Professor emérito do Programa de Engenharia Elétrica da Coppe/UFRJ, Luiz Pereira Calôba assinou a carta e critica a posição da Reitoria.

— Se você interrompe uma pesquisa, pode causar a perda de um estudo de anos. Há trabalhos, por exemplo, que dependem da manutenção e refrigeração — ilustra.


Para ele, negar o afastamento de um pesquisador para que ele possa participar de evento científico é muito prejudicial.

— Quando você submete um trabalho a um congresso no exterior, assume o compromisso de apresentá-lo. Imagina um professor que já recebeu o auxílio-viagem, pagou a passagem e não pode viajar. Como vai prestar contas? — indaga, lembrando que a ausência arranha a imagem do Brasil no exterior.

Professora emérita da Faculdade de Educação, Heloísa Buarque de Hollanda, que também assinou o documento, fez coro à reivindicação do colega.

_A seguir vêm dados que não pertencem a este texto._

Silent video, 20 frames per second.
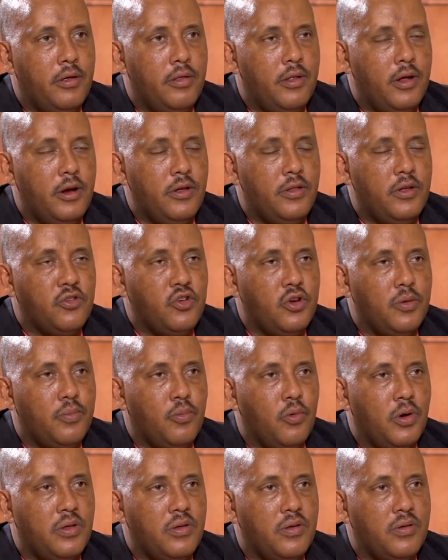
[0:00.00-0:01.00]
the leadership,
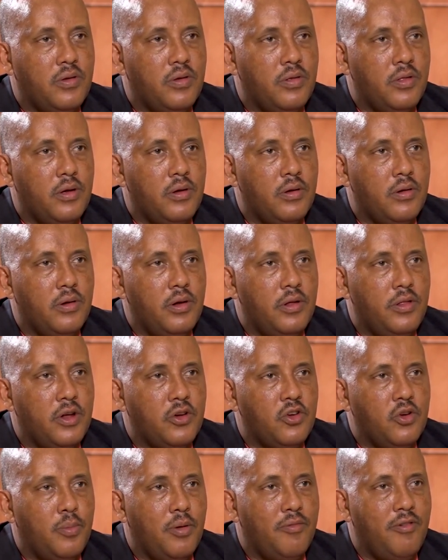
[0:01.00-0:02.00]
what the
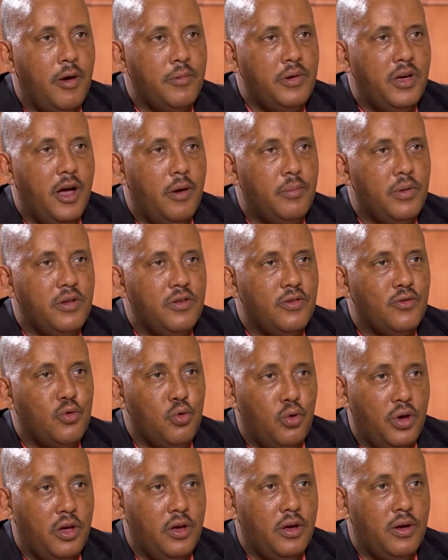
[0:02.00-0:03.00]
leadership of Abiy Ahmed is
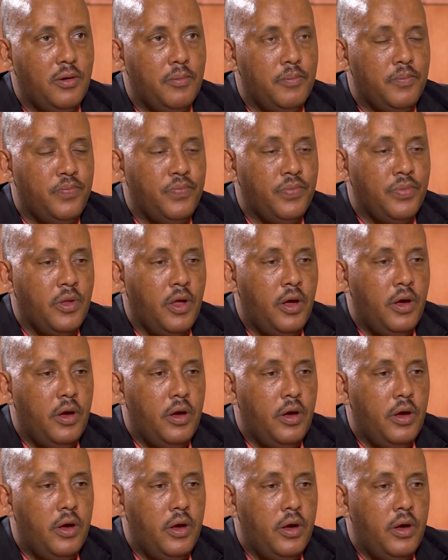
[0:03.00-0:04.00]
doing,
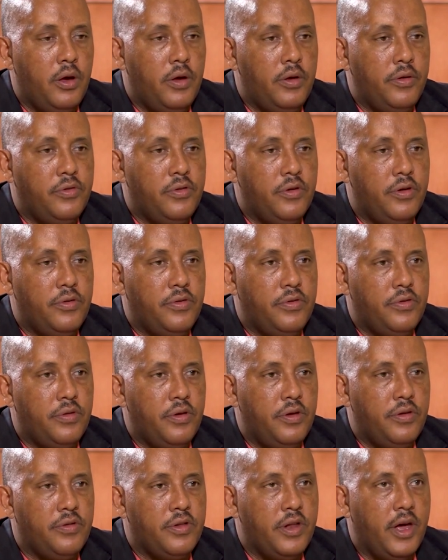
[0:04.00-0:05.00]
is is
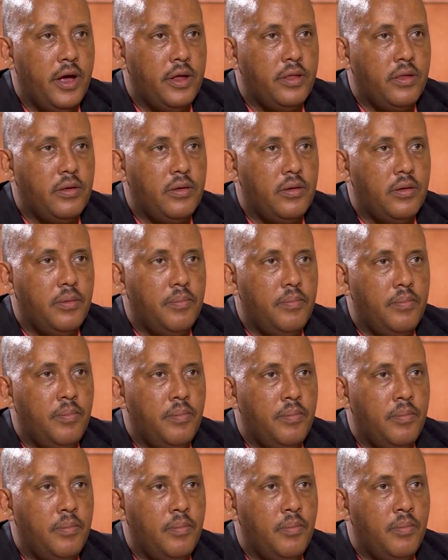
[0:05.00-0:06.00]
is not mm,
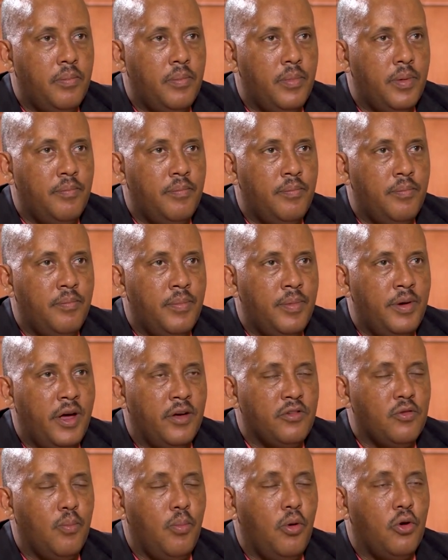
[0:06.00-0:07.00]

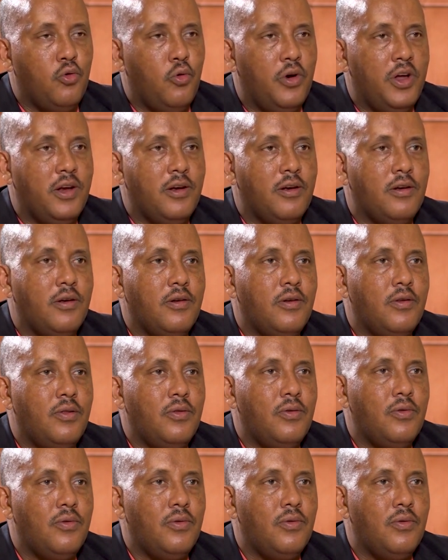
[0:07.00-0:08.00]
doesn't bode well
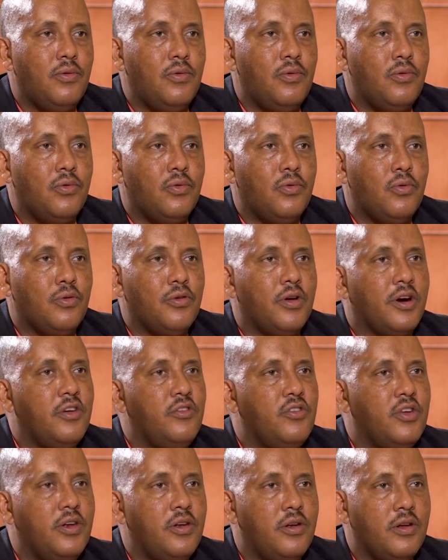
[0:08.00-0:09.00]
to the
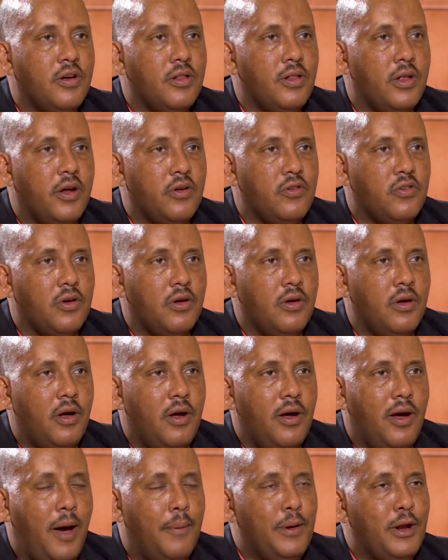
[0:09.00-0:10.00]
region at large.
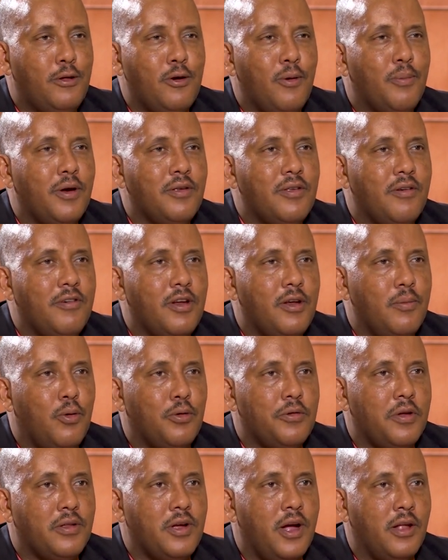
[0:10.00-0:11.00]
I mean, Ethiopia is a very
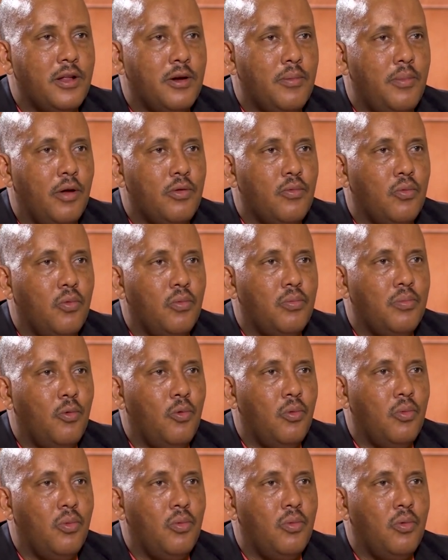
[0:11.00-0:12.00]
important country, about
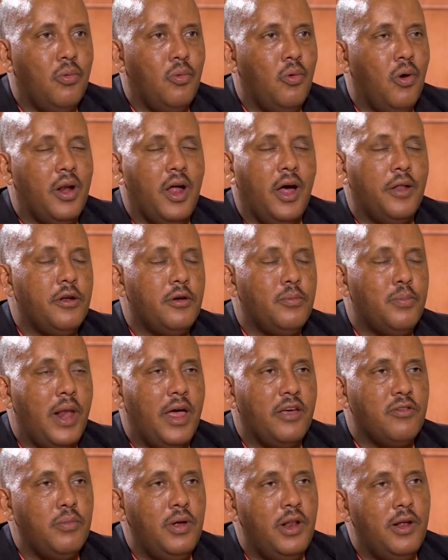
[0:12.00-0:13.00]
100
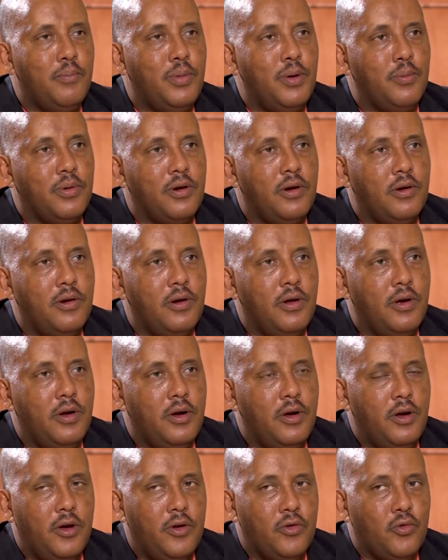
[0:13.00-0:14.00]
plus million people. Mm -hmm.
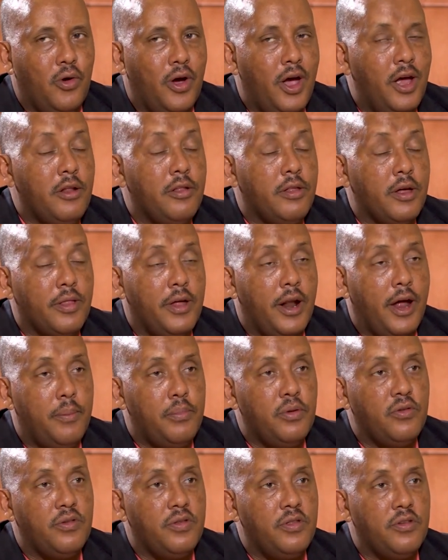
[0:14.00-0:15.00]
So anything that
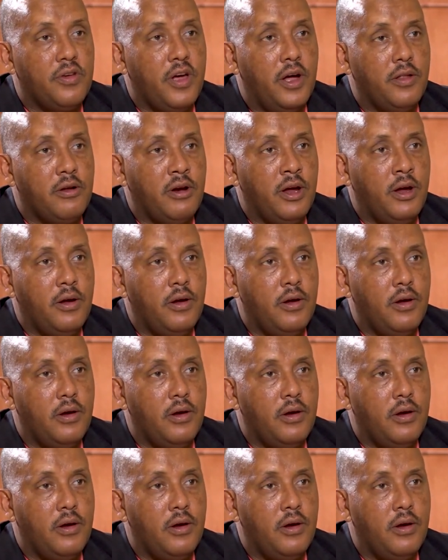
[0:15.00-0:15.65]
happens in this country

— Acho essa carta importante porque o controle das ações da universidade deve ser da Reitoria, que é eleita para isso. A academia é algo muito sério, e essas decisões devem ser feitas no âmbito acadêmico — disse, ressaltando que isso não significa, entretanto, que ela seja contra a greve. — A greve só não pode atrapalhar o andamento acadêmico da universidade.

ALTO CUSTO PARA ALUNOS E PESQUISA

Com outra visão, José Murilo de Carvalho, membro da Academia Brasileira de Letras e professor emérito de História, afirma que a greve é prejudicial e que a Reitoria abriu espaço para o movimento:

— Sou contra a greve porque tem um alto custo para os alunos e para a pesquisa. Além de não terem uma representatividade adequada. Mas o reitor tem ligação com o setor sindical. Foi sempre militante, olha com mais simpatia. Ele encoraja a greve ou, pelo menos, facilita.

Em resposta, a Reitoria criticou a forma como os professores eméritos demonstraram seu descontentamento:

“A Reitoria registra a sua preocupação e lastima que um grupo de docentes eméritos, sem qualquer diálogo prévio, tenha exortado, por meio de carta datada de 20 de agosto de 2015, o ministro da Educação a realizar intervenção governamental na UFRJ, em desrespeito ao preceito da autonomia universitária assegurada constitucionalmente, ao recente processo eleitoral, validado por unanimidade pelos conselhos superiores da instituição, e aos colegiados superiores”.

Na nota, o reitor Roberto Leher relembra atitudes autoritárias que a UFRJ sofreu no passado, afirma que todos os trâmites para pedidos de afastamento do país estão publicados no Diário Oficial e que o órgão que define excepcionalidades no calendário acadêmico é o Conselho de Ensino de Graduação: “A UFRJ não irá afrontar o direito de greve por meios coercitivos”, informa a nota que, ao final, convida os professores eméritos para uma reunião, visando a discutir os problemas da universidade.